What needs to be done
Please restate, exactly as they appear, only the lines from the one that contains "[0:00.33-0:00.50]" to the final line of the entries, with no pictures.

Records for processing
################

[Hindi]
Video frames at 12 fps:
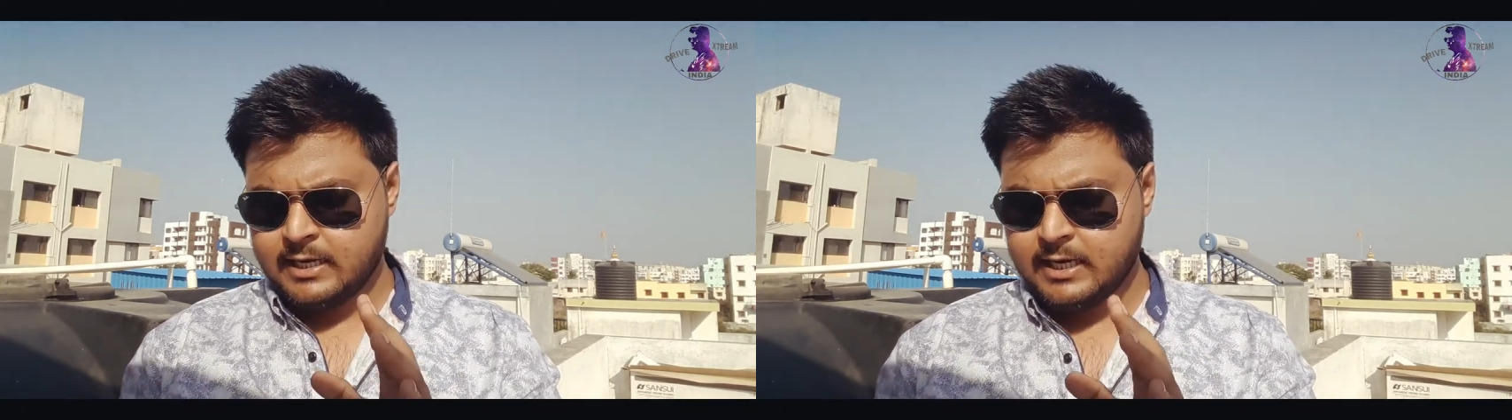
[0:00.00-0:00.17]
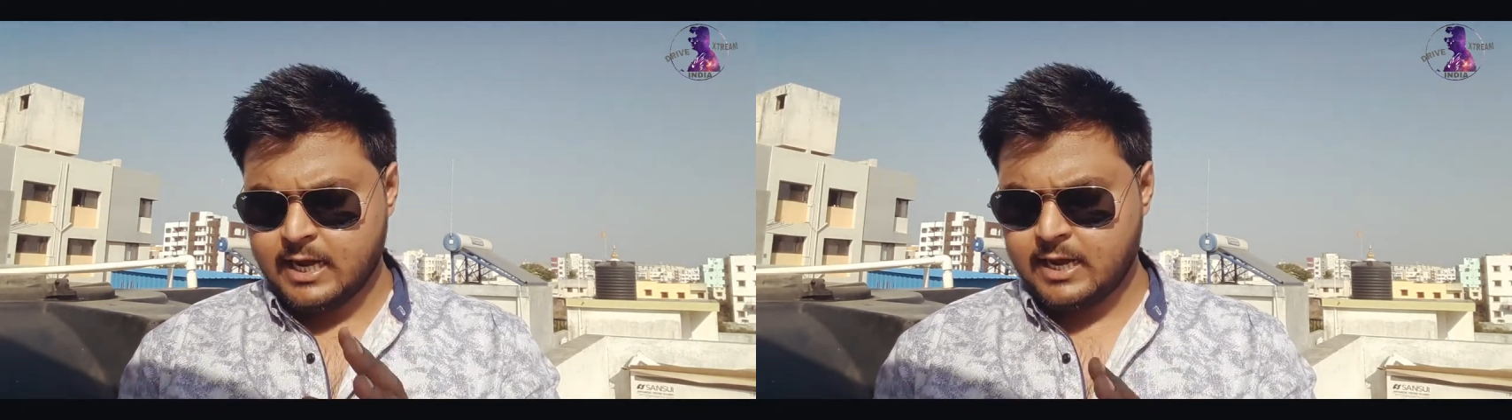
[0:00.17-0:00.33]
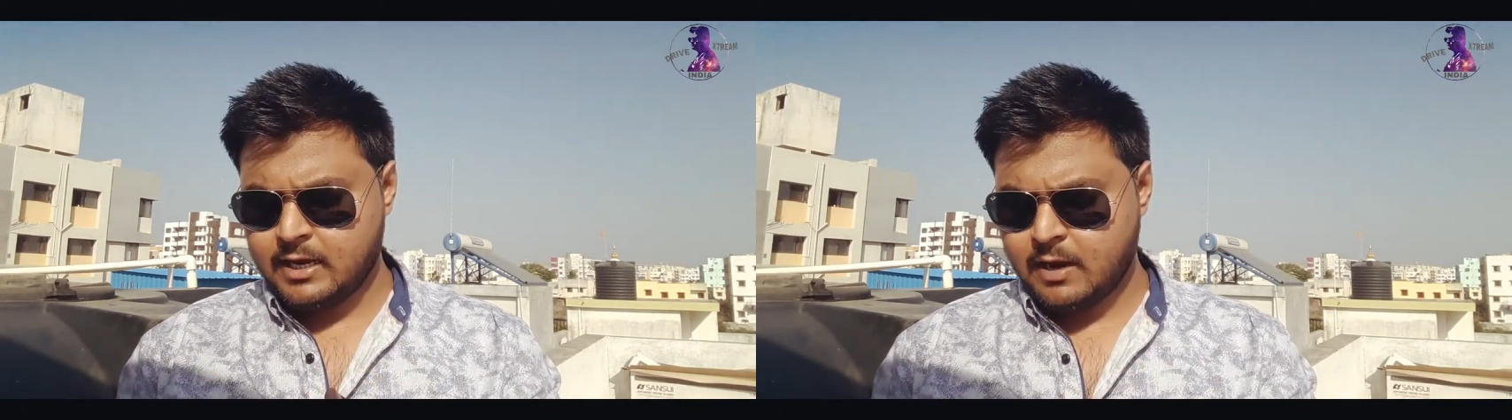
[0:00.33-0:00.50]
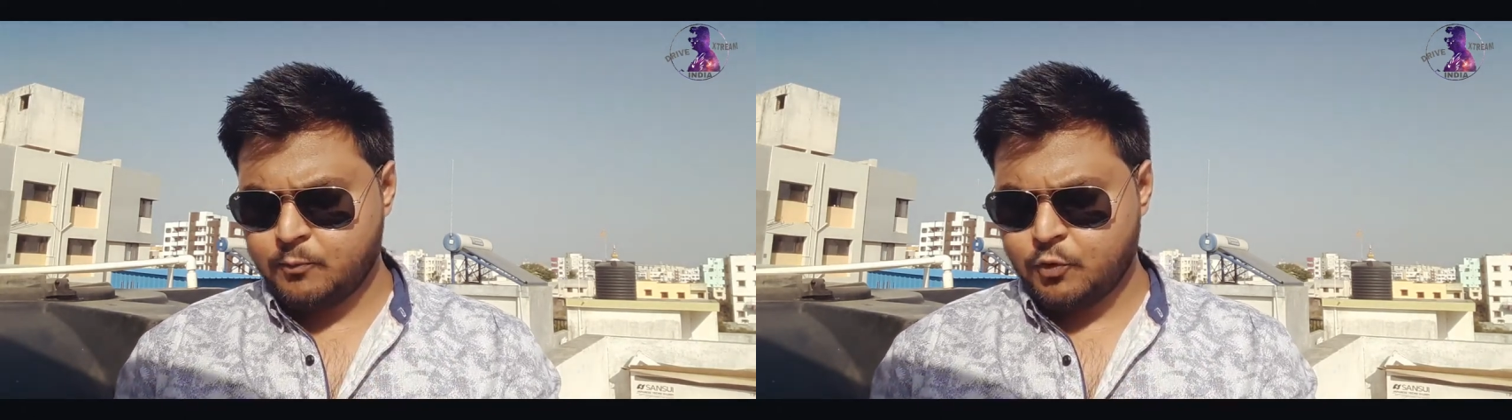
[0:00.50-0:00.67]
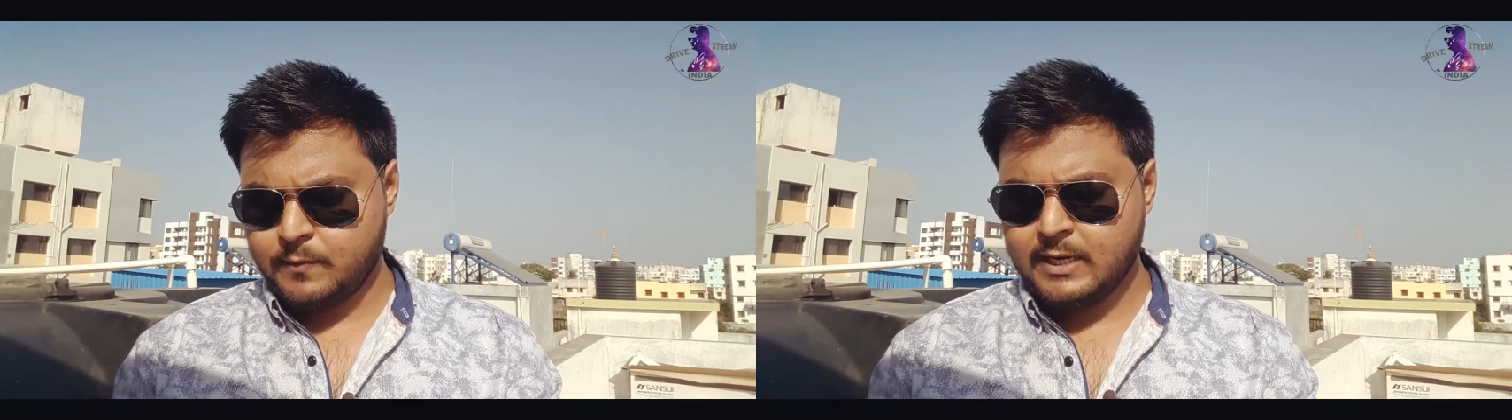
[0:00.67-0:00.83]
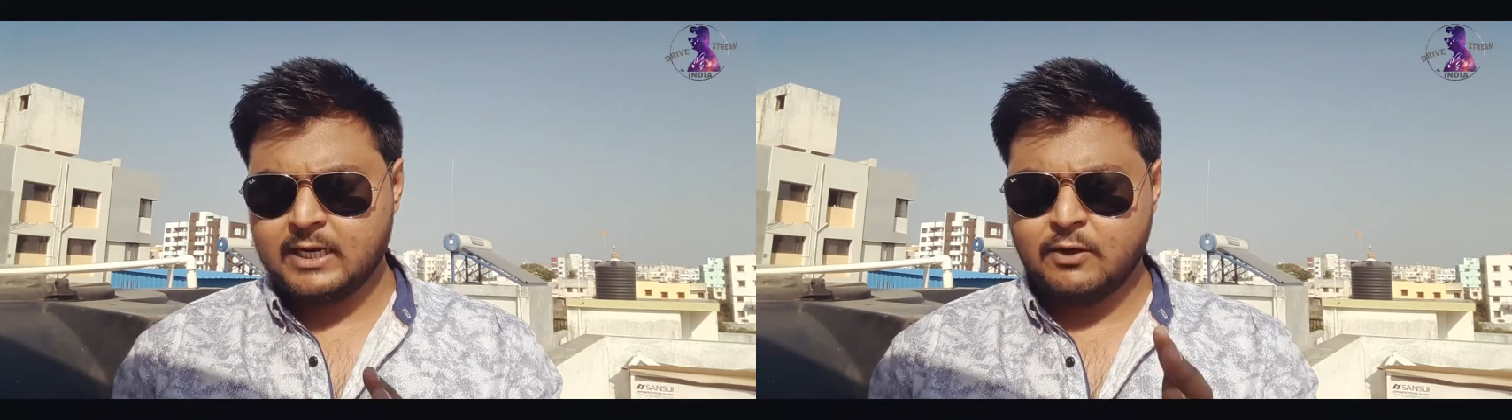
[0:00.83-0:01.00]
टायर
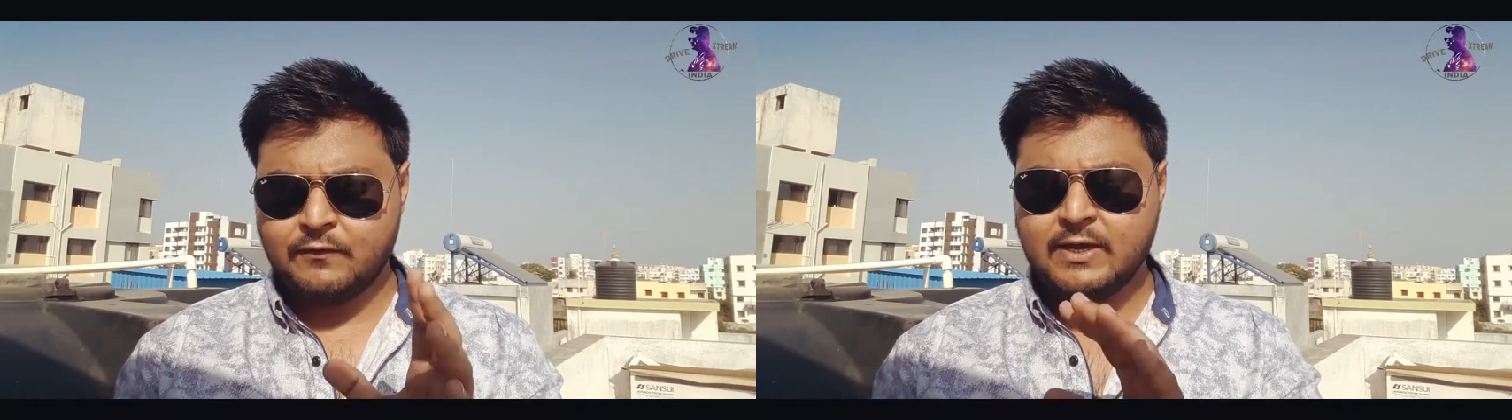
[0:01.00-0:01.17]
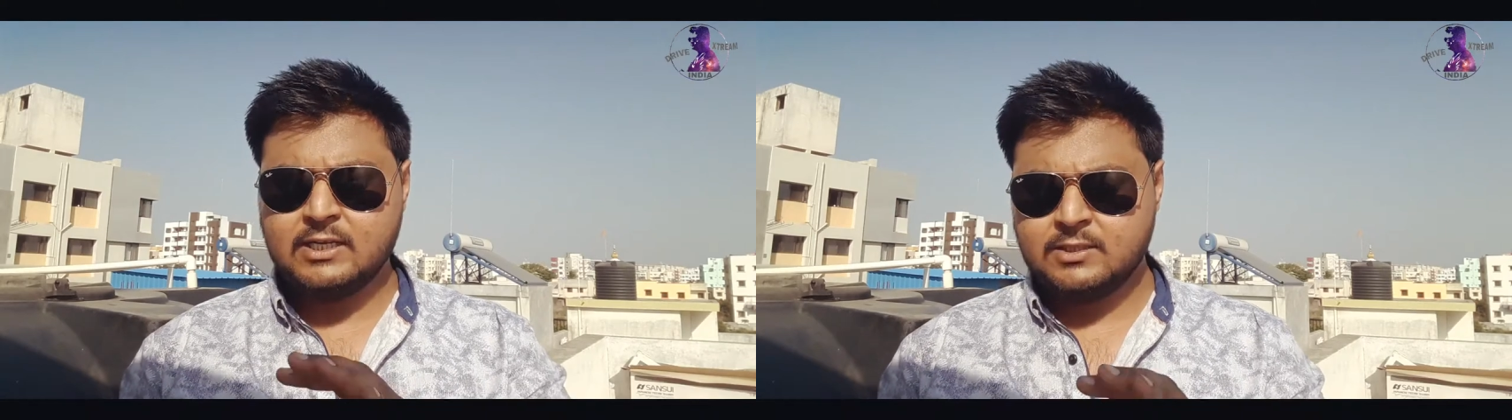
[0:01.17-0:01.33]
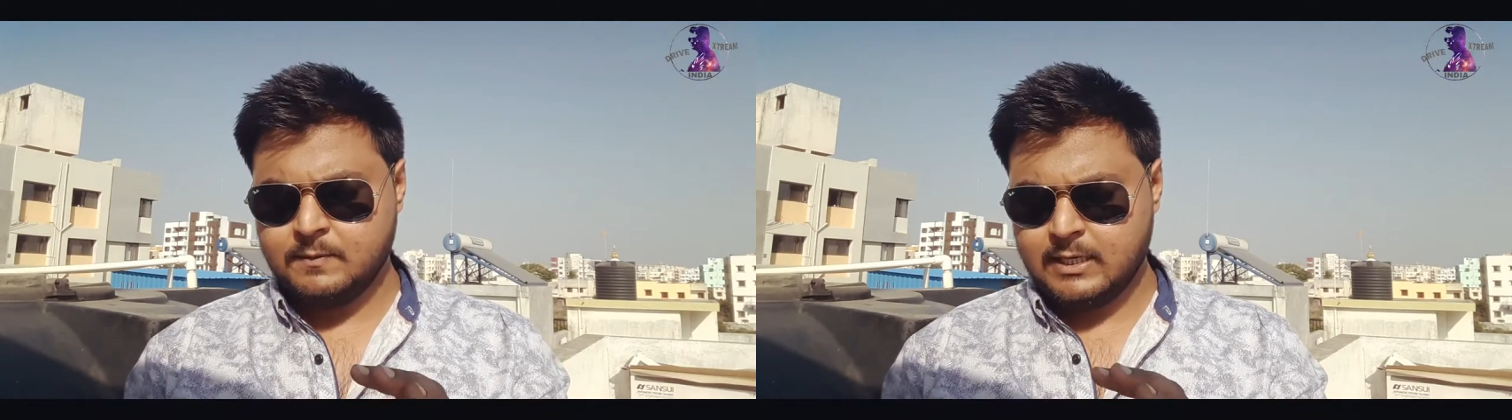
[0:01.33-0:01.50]
आपको मिलेंगे व्हील्स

################

Response to the exercise
[0:00.33-0:00.50]
[0:00.50-0:00.67]
[0:00.67-0:00.83]
[0:00.83-0:01.00]
टायर
[0:01.00-0:01.17]
[0:01.17-0:01.33]
[0:01.33-0:01.50]
आपको मिलेंगे व्हील्स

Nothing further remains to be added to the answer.